GitHub - luke-lin-vmc/sherpa-onnx: Speech-to-text, text-to-speech, speaker diarization, speech enhancement, and VAD using next-gen Kaldi with onnxruntime without Internet connection. Support embedded systems, Android, iOS, HarmonyOS, Raspberry Pi, RISC-V, x86_64 servers, websocket server/client, support 11 programming languages

Forked from Sherpa-Onnx

https://github.com/k2-fsa/sherpa-onnx

Improvements

Upgrade portaudio
MFC example to enable loopback recording (thru WASAPI hostapi)
Fixed MFC example project settings. MFC example now can switch debug and release build without rebuilding Sherpa-Onnx libs (see Fixed issues)

Work Flow

Git clone

git clone https://github.com/luke-lin-vmc/sherpa-onnx
cd sherpa-onnx
mkdir build
cd build

Build Release Libs and Examples

cmake -DCMAKE_BUILD_TYPE=Release ..
cmake --build . --config Release

(Optional) Build Debug Libs and Examples

cmake -DCMAKE_BUILD_TYPE=Debug ..
cmake --build . --config Debug

Build Release MFC example

cd ..\mfc-examples
msbuild .\mfc-examples.sln /property:Configuration=Release /property:Platform=x64
(or Visual C++ to open mfc-examples.sln, then build Release solution)

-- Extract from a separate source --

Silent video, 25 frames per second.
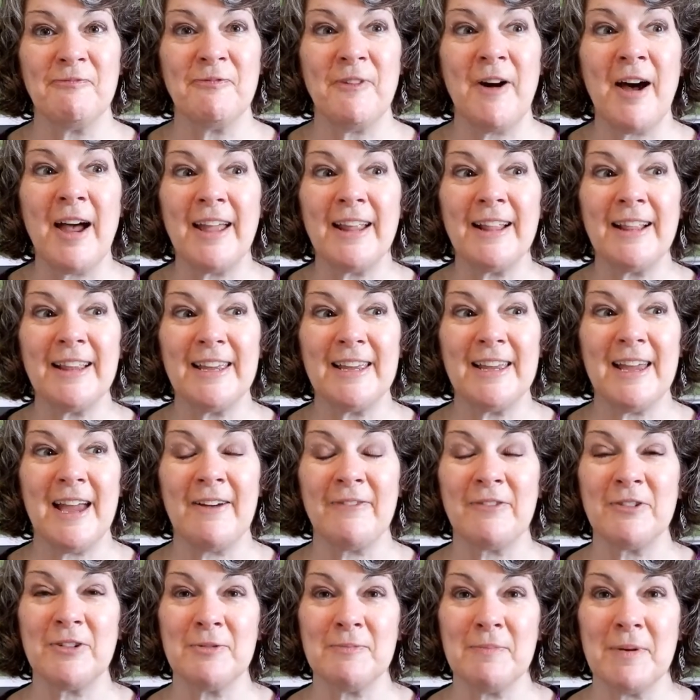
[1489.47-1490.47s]
finally,
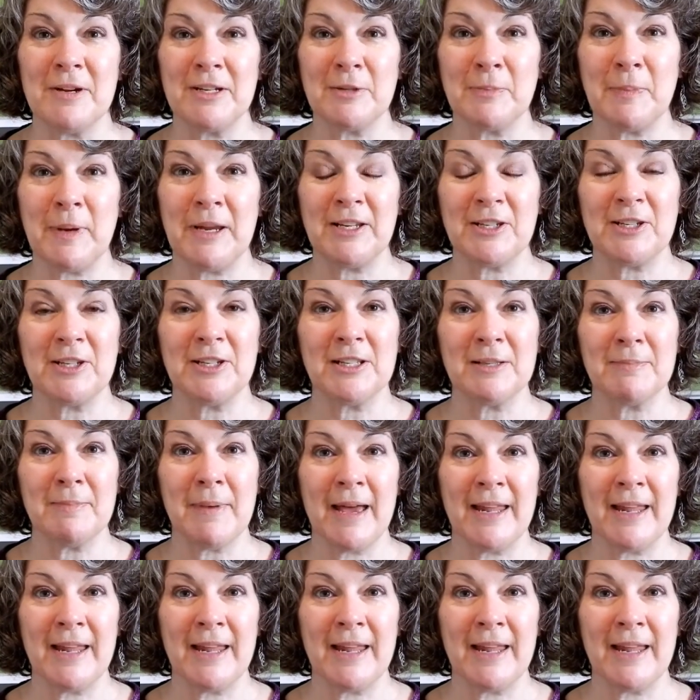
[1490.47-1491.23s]
after much patience,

(Optional) Build Debug MFC example

cd ..\mfc-examples
msbuild .\mfc-examples.sln /property:Configuration=Debug /property:Platform=x64
(or Visual C++ to open mfc-examples.sln, then build Debug solution)

The StreamingSpeechRecognition.exe files will be under .\x64\Release or .\x64\Debug

Prepare Zipformer Models

Download and decompress models and tokenizer from https://github.com/k2-fsa/sherpa-onnx/releases/download/asr-models/sherpa-onnx-streaming-zipformer-bilingual-zh-en-2023-02-20.tar.bz2
Rename models and tokenizer to decoder.onnx, encoder.onnx, joiner.onnx and tokens.txt. Put them along with the StreamingSpeechRecognition.exe. An example below.

   D:\ASR\Sherpa-onnx\zipformer\>tree /F
   Folder PATH listing for volume OSDisk
   Volume serial number is C2C8-D7B9
   C:.
       decoder.onnx
       encoder.onnx
       joiner.onnx
       StreamingSpeechRecognition.exe
       tokens.txt

Note: You may change the model to support different languages. All the zipformer models can be found at https://github.com/k2-fsa/sherpa-onnx/releases/tag/asr-models This app is a streaming (aka on-line or real-time) pipeline, only the streaming models (model name contains “streaming”, such like sherpa-onnx-streaming-zipformer-en-2023-02-21.tar.bz2) can be used.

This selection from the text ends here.